Victor E. Mancebo is a business professional with over 20 years of experience in a variety of operational, retail, and agricultural leadership roles for several national and regional companies in the United States. Mr. Mancebo has served as a director of Goodness Growth since January 2021 and is a member of the Audit, Compensation and Nominating and Corporate Governance Committees. Mr. Mancebo has amassed executive leadership roles in Real-Estate, Banking, Education, Logistics, Technology, Food Safety, Manufacturing, Agriculture, and Retail. He founded O2 Natural Air LLC, a sustainable climate-control company, in 2022. He has served as Executive Chairman of V7 Ogimaa, Inc, a vertically integrated, multi-state cannabis operator,. since 2021. He has served as the Chief Executive Officer and Director of TheraTrue, Inc., a medical cannabis company, since January 2021. From July 2018 through December 2020, Mr. Mancebo served as the President, Chief Executive Officer and as a Director of Liberty Health Sciences Inc. (OTCQX: LHSIF), a vertically integrated cannabis company with 29 dispensaries and a 250,000 square feet production facility housed on 387 acres in Florida, which has served over 100,000 patients to date. At Liberty Health Sciences Inc., Mr. Mancebo was responsible for the growth and success of various departments including retail, sales, compliance, production, processing, cultivation, construction, facilities, and accounting. Prior to that experience, Mr. Mancebo served as a Partner and Chief Operations Officer at Gelatys, a handcrafted gelato pops company, from April 2016 through April 2018. From 2013 to 2020, Mr. Mancebo served as the Founder and Managing Director at iAgriGroup, an entity focused on providing supporting in the agricultural and food industry, where he was responsible for the expansion, strategy and overall operational execution of the international agriculture and food production company. He holds a B.A. from Florida International University and a Master Black Belt Six Sigma Certification.
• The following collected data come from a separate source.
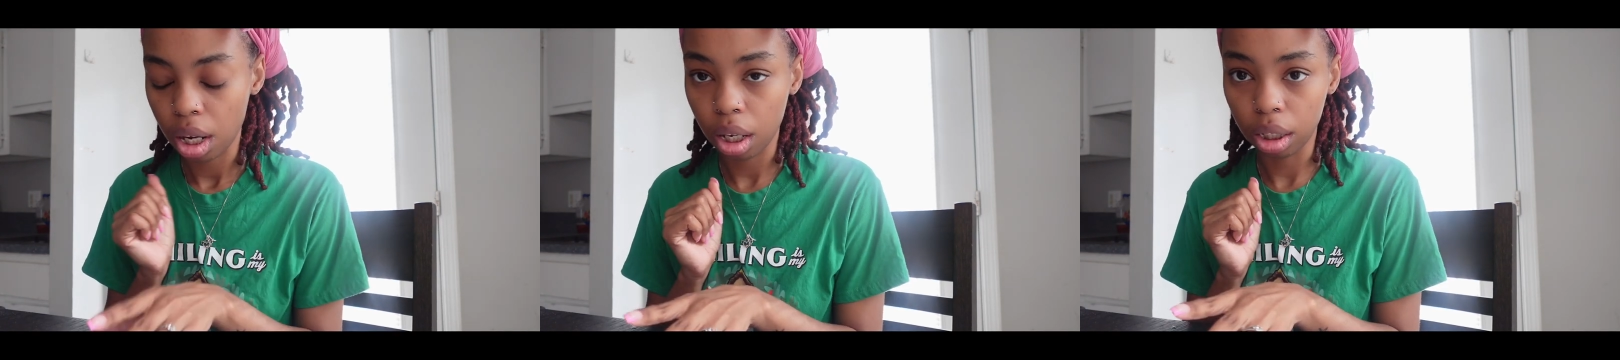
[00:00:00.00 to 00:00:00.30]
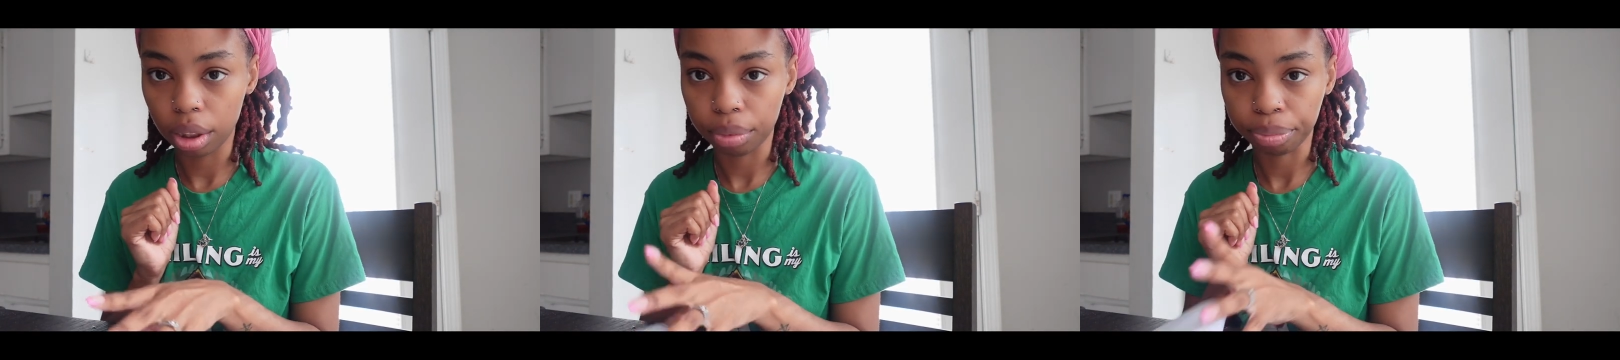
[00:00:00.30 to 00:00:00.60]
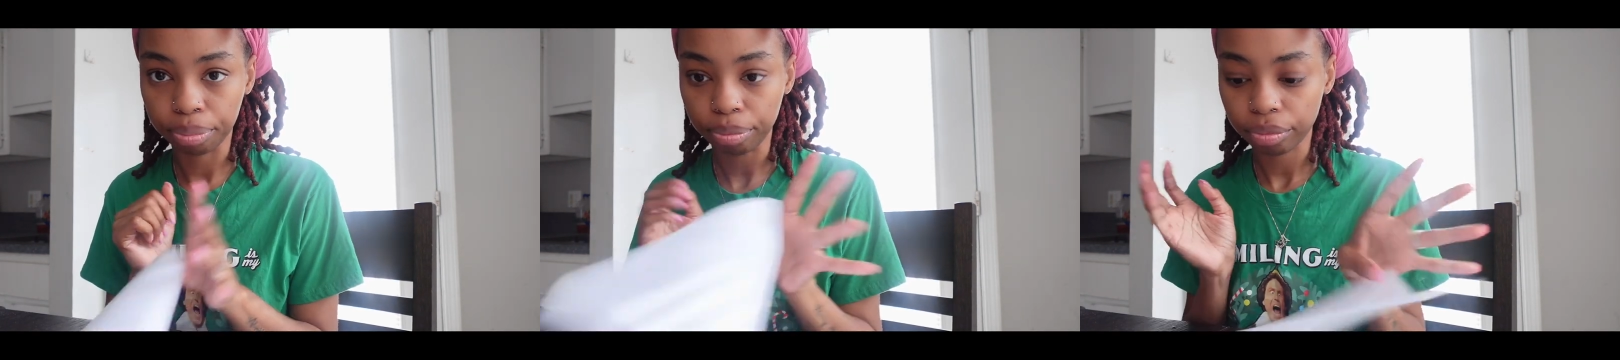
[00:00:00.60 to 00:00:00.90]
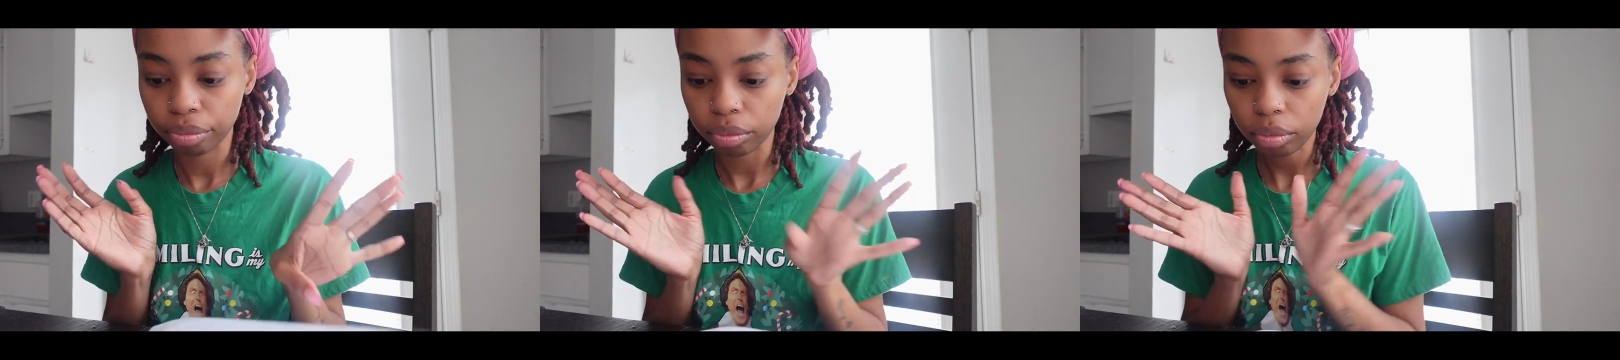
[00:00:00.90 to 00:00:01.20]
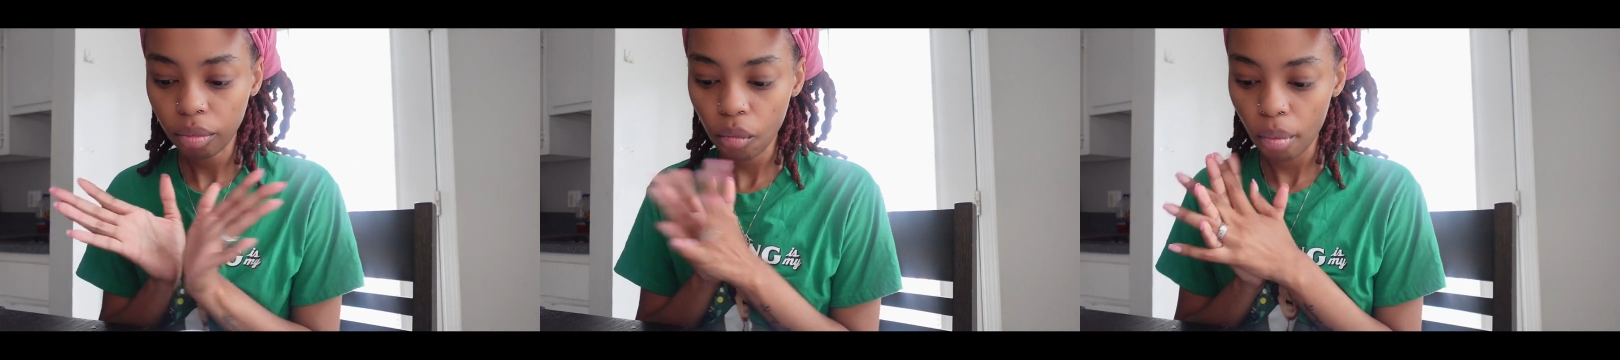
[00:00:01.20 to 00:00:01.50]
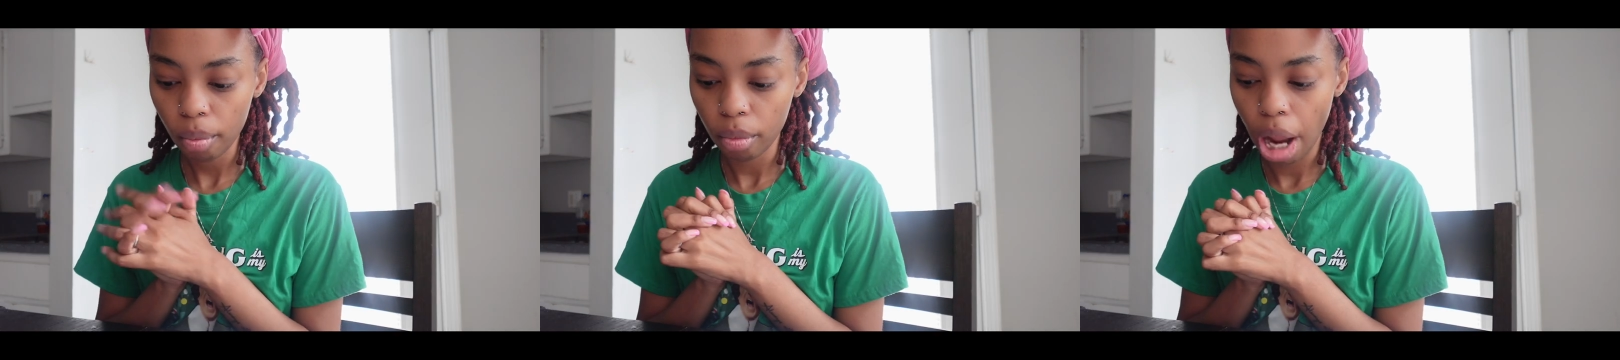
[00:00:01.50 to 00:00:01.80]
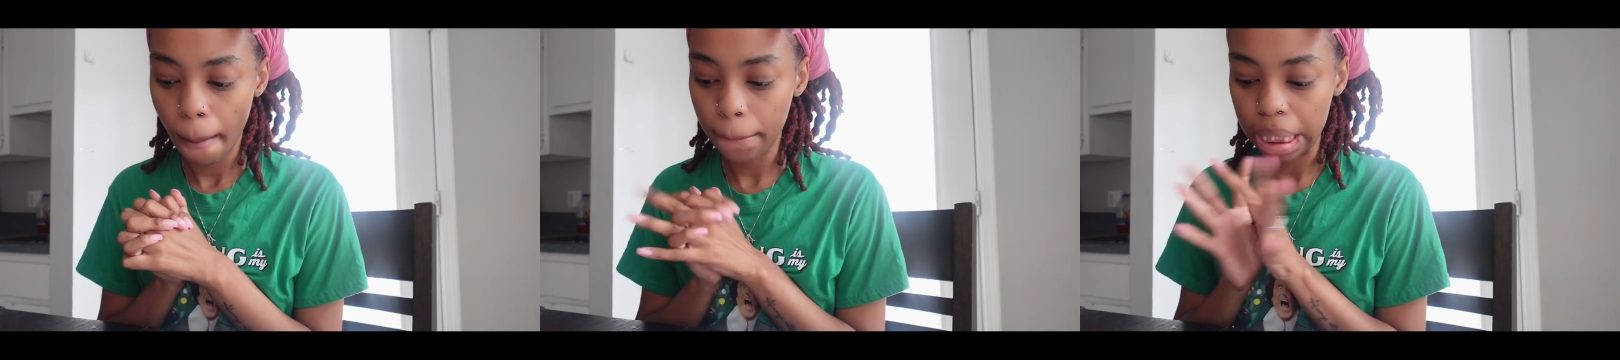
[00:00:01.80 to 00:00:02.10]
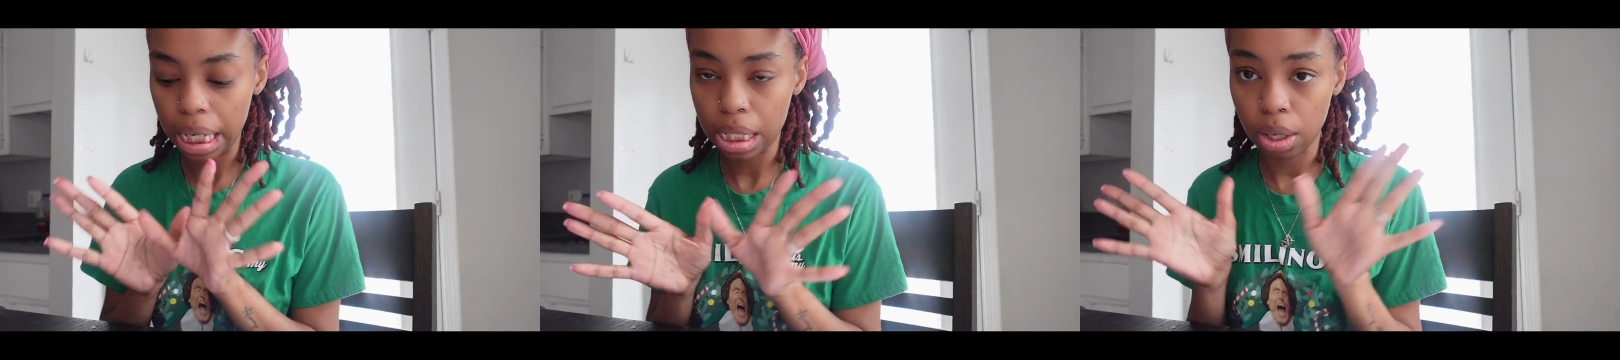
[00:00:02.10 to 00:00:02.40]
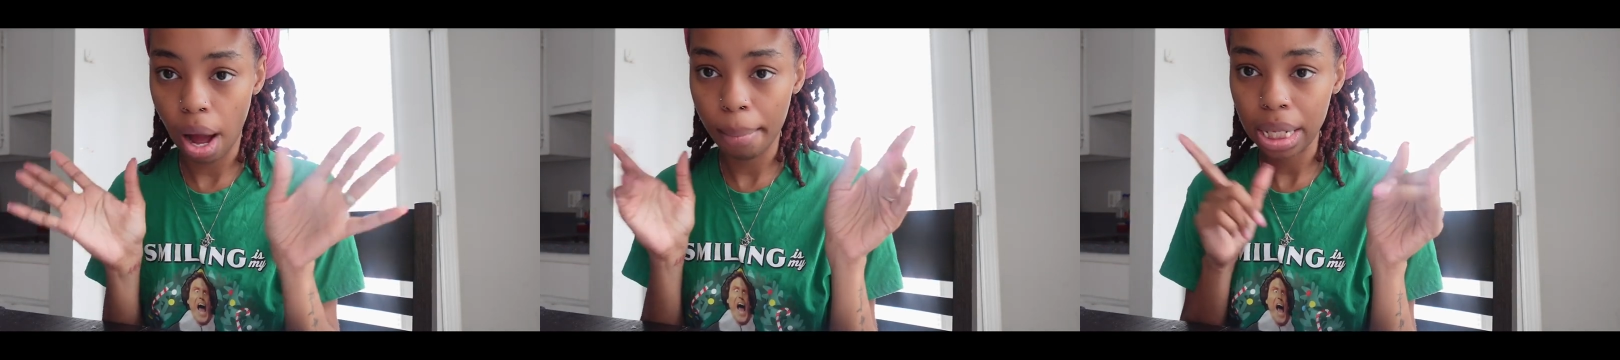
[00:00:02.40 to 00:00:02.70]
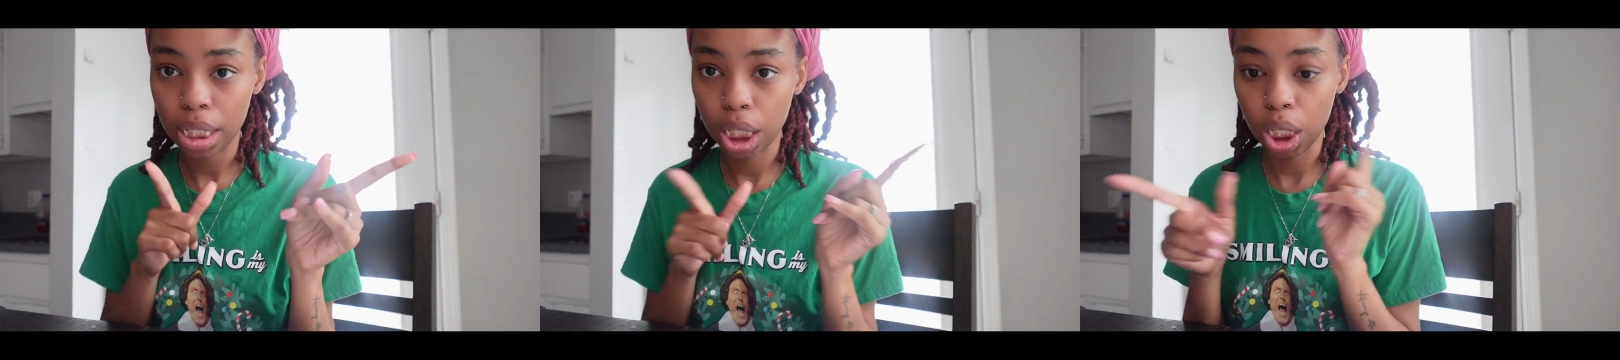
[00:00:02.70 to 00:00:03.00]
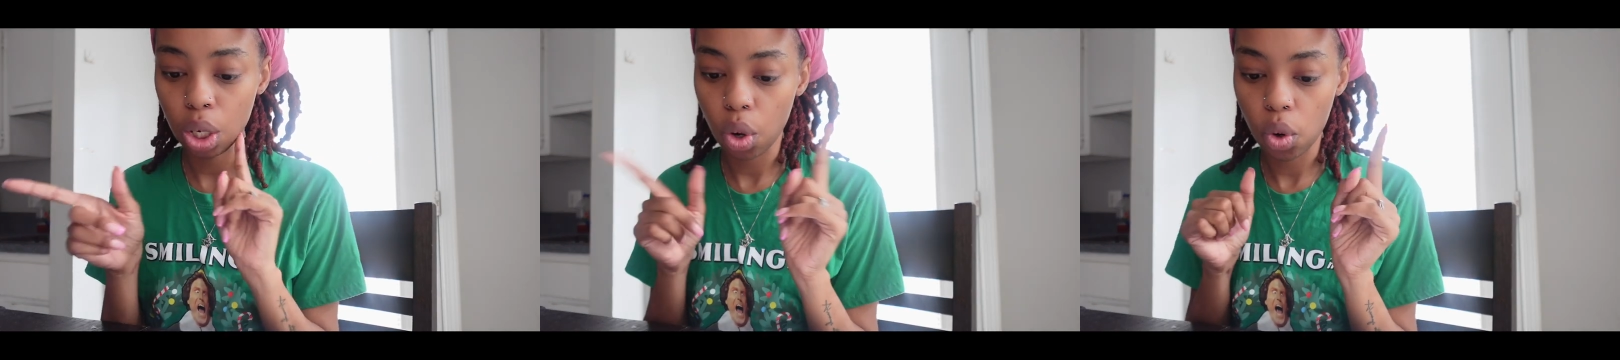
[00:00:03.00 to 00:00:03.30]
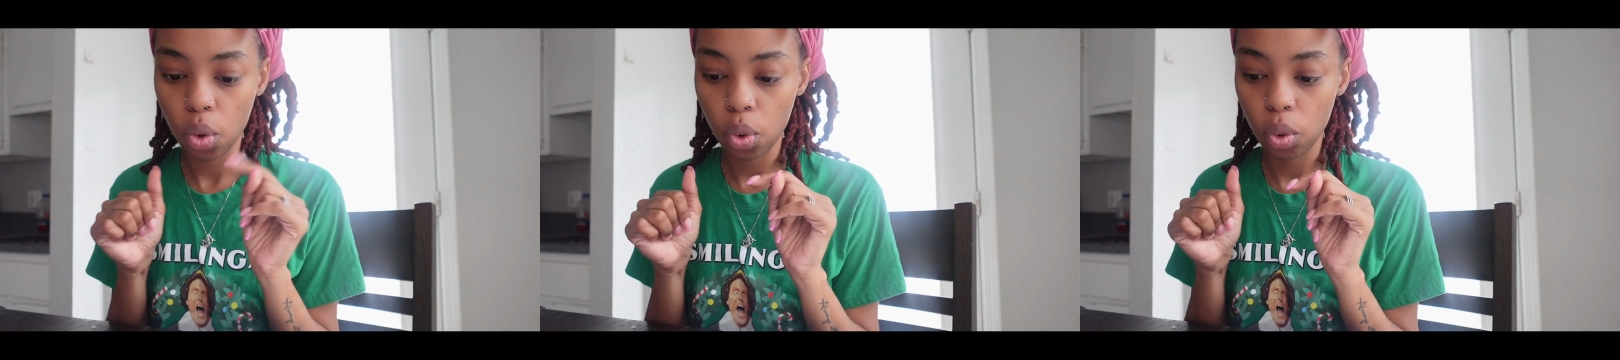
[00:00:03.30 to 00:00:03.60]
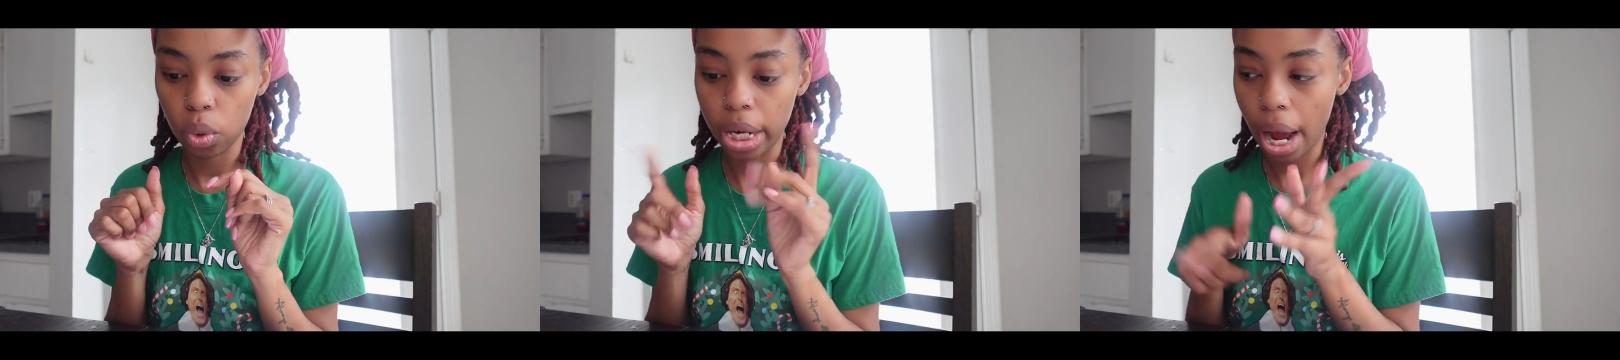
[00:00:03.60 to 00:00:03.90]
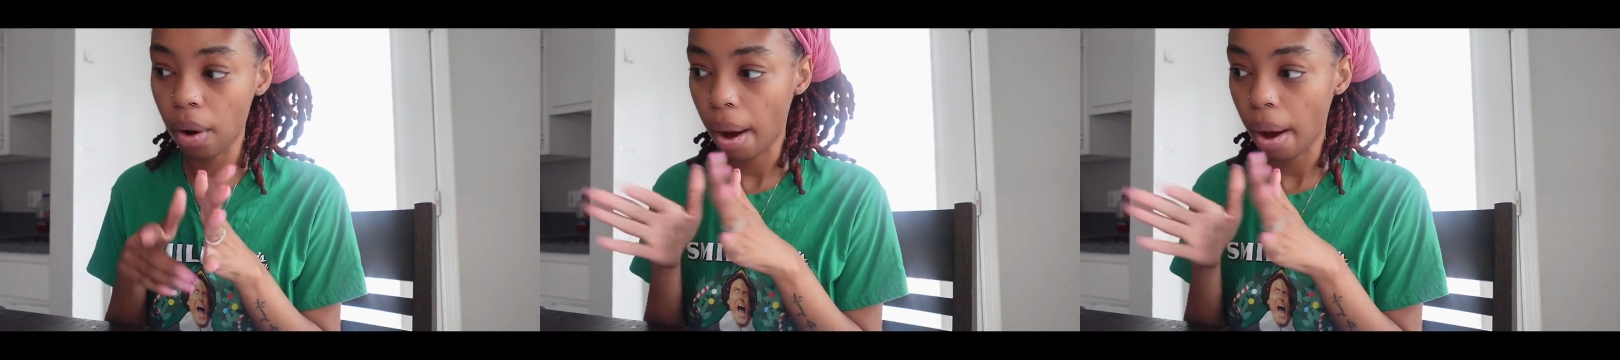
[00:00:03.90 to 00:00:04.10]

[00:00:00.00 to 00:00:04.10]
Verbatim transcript: Um, but yeah, so I'm about to go now.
Judd T. Nordquist is a Certified Public Accountant with more than 30 years of experience, serving as a Partner and member of the Board of Directors at Abdo L.L.P. and its predecessor until April 2023. Mr. Nordquist has served as a director of Goodness Growth since March 2019 and is a member of the Compensation Committee and the Chair of Audit Committee. He has served on Boards, audit committees, transaction committees and has held leadership roles with several organizations. During his career in public accounting, Mr. Nordquist served in several leadership roles including the Segment Leader for the manufacturing, distribution and agriculture and the Real Estate and Construction segments of the firm where he was responsible for setting the strategic plan and delivering results. Mr. Nordquist helps business owners with business and tax planning, mergers and acquisitions, cash flow management, budgeting, overhead computations, auditing and entrepreneurial consulting services throughout North America and Europe. Mr. Nordquist graduated from Minnesota State University, Mankato with a Bachelor of Science degree in Accounting and is currently attending Harvard University in pursuit of their Corporate Director Certificate. He is a member of the American Institute of Certified Public Accountants, the Minnesota Society of Certified Public Accountants and DFK International.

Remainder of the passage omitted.